Collected data
------------------------------------------------------------------------
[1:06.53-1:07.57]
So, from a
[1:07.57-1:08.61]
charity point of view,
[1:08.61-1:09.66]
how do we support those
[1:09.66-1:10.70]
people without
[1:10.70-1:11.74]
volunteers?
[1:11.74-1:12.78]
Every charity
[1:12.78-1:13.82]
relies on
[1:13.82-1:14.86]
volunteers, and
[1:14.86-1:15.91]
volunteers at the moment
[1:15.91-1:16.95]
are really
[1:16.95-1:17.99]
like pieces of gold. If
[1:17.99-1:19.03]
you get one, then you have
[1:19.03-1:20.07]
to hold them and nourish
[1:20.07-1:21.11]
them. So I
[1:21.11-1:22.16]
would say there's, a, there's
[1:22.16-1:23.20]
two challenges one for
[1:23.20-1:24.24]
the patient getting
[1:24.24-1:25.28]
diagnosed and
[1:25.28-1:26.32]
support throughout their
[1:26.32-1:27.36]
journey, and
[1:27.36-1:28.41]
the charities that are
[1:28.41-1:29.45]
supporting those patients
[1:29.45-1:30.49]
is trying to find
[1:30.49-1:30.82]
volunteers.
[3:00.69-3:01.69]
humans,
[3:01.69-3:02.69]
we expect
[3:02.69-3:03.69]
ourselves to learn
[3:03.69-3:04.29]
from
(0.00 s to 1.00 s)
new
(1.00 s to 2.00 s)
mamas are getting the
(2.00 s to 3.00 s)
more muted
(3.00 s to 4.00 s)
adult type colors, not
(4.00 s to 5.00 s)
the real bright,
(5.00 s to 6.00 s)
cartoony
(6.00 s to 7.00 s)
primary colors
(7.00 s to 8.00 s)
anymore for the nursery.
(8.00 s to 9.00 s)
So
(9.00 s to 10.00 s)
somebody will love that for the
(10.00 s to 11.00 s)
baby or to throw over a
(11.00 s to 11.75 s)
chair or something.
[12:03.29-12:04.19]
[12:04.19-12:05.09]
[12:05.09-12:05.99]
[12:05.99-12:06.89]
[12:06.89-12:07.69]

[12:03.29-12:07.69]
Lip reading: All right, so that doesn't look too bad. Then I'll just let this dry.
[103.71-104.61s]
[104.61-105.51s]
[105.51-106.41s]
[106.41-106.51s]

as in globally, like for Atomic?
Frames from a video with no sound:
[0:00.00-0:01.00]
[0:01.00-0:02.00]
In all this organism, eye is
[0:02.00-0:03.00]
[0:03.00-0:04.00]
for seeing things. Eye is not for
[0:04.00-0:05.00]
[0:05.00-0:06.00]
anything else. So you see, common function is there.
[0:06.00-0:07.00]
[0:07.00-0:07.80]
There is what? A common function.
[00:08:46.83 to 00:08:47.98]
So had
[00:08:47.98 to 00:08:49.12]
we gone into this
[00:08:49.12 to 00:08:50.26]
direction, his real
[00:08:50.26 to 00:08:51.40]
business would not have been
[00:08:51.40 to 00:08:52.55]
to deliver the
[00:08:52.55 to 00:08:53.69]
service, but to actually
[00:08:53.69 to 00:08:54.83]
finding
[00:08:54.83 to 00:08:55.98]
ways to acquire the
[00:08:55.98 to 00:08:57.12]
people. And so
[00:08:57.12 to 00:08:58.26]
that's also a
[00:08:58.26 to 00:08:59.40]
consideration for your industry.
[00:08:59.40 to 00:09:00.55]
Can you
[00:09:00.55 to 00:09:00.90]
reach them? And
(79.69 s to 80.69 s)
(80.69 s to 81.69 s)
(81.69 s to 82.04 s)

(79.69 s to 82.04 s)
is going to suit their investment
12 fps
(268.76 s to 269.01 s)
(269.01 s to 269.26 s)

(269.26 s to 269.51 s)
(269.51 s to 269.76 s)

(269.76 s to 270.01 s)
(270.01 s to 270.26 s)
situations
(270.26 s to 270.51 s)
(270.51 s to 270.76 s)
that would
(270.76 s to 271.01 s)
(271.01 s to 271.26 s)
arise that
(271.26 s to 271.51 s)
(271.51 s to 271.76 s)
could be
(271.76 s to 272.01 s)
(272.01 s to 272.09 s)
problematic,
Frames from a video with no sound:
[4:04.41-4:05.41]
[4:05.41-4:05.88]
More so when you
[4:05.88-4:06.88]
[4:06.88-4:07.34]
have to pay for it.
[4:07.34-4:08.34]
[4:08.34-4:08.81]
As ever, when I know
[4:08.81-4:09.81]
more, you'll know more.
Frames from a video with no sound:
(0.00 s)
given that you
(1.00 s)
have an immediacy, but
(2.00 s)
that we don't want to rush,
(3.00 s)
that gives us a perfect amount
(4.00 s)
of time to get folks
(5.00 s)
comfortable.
------------------------------------------------------------------------
Exercise description:
Would you set down every record again, exactly as it appears above?

Task answer:
[1:06.53-1:07.57]
So, from a
[1:07.57-1:08.61]
charity point of view,
[1:08.61-1:09.66]
how do we support those
[1:09.66-1:10.70]
people without
[1:10.70-1:11.74]
volunteers?
[1:11.74-1:12.78]
Every charity
[1:12.78-1:13.82]
relies on
[1:13.82-1:14.86]
volunteers, and
[1:14.86-1:15.91]
volunteers at the moment
[1:15.91-1:16.95]
are really
[1:16.95-1:17.99]
like pieces of gold. If
[1:17.99-1:19.03]
you get one, then you have
[1:19.03-1:20.07]
to hold them and nourish
[1:20.07-1:21.11]
them. So I
[1:21.11-1:22.16]
would say there's, a, there's
[1:22.16-1:23.20]
two challenges one for
[1:23.20-1:24.24]
the patient getting
[1:24.24-1:25.28]
diagnosed and
[1:25.28-1:26.32]
support throughout their
[1:26.32-1:27.36]
journey, and
[1:27.36-1:28.41]
the charities that are
[1:28.41-1:29.45]
supporting those patients
[1:29.45-1:30.49]
is trying to find
[1:30.49-1:30.82]
volunteers.
[3:00.69-3:01.69]
humans,
[3:01.69-3:02.69]
we expect
[3:02.69-3:03.69]
ourselves to learn
[3:03.69-3:04.29]
from
(0.00 s to 1.00 s)
new
(1.00 s to 2.00 s)
mamas are getting the
(2.00 s to 3.00 s)
more muted
(3.00 s to 4.00 s)
adult type colors, not
(4.00 s to 5.00 s)
the real bright,
(5.00 s to 6.00 s)
cartoony
(6.00 s to 7.00 s)
primary colors
(7.00 s to 8.00 s)
anymore for the nursery.
(8.00 s to 9.00 s)
So
(9.00 s to 10.00 s)
somebody will love that for the
(10.00 s to 11.00 s)
baby or to throw over a
(11.00 s to 11.75 s)
chair or something.
[12:03.29-12:04.19]
[12:04.19-12:05.09]
[12:05.09-12:05.99]
[12:05.99-12:06.89]
[12:06.89-12:07.69]

[12:03.29-12:07.69]
Lip reading: All right, so that doesn't look too bad. Then I'll just let this dry.
[103.71-104.61s]
[104.61-105.51s]
[105.51-106.41s]
[106.41-106.51s]

as in globally, like for Atomic?
Frames from a video with no sound:
[0:00.00-0:01.00]
[0:01.00-0:02.00]
In all this organism, eye is
[0:02.00-0:03.00]
[0:03.00-0:04.00]
for seeing things. Eye is not for
[0:04.00-0:05.00]
[0:05.00-0:06.00]
anything else. So you see, common function is there.
[0:06.00-0:07.00]
[0:07.00-0:07.80]
There is what? A common function.
[00:08:46.83 to 00:08:47.98]
So had
[00:08:47.98 to 00:08:49.12]
we gone into this
[00:08:49.12 to 00:08:50.26]
direction, his real
[00:08:50.26 to 00:08:51.40]
business would not have been
[00:08:51.40 to 00:08:52.55]
to deliver the
[00:08:52.55 to 00:08:53.69]
service, but to actually
[00:08:53.69 to 00:08:54.83]
finding
[00:08:54.83 to 00:08:55.98]
ways to acquire the
[00:08:55.98 to 00:08:57.12]
people. And so
[00:08:57.12 to 00:08:58.26]
that's also a
[00:08:58.26 to 00:08:59.40]
consideration for your industry.
[00:08:59.40 to 00:09:00.55]
Can you
[00:09:00.55 to 00:09:00.90]
reach them? And
(79.69 s to 80.69 s)
(80.69 s to 81.69 s)
(81.69 s to 82.04 s)

(79.69 s to 82.04 s)
is going to suit their investment
12 fps
(268.76 s to 269.01 s)
(269.01 s to 269.26 s)

(269.26 s to 269.51 s)
(269.51 s to 269.76 s)

(269.76 s to 270.01 s)
(270.01 s to 270.26 s)
situations
(270.26 s to 270.51 s)
(270.51 s to 270.76 s)
that would
(270.76 s to 271.01 s)
(271.01 s to 271.26 s)
arise that
(271.26 s to 271.51 s)
(271.51 s to 271.76 s)
could be
(271.76 s to 272.01 s)
(272.01 s to 272.09 s)
problematic,
Frames from a video with no sound:
[4:04.41-4:05.41]
[4:05.41-4:05.88]
More so when you
[4:05.88-4:06.88]
[4:06.88-4:07.34]
have to pay for it.
[4:07.34-4:08.34]
[4:08.34-4:08.81]
As ever, when I know
[4:08.81-4:09.81]
more, you'll know more.
Frames from a video with no sound:
(0.00 s)
given that you
(1.00 s)
have an immediacy, but
(2.00 s)
that we don't want to rush,
(3.00 s)
that gives us a perfect amount
(4.00 s)
of time to get folks
(5.00 s)
comfortable.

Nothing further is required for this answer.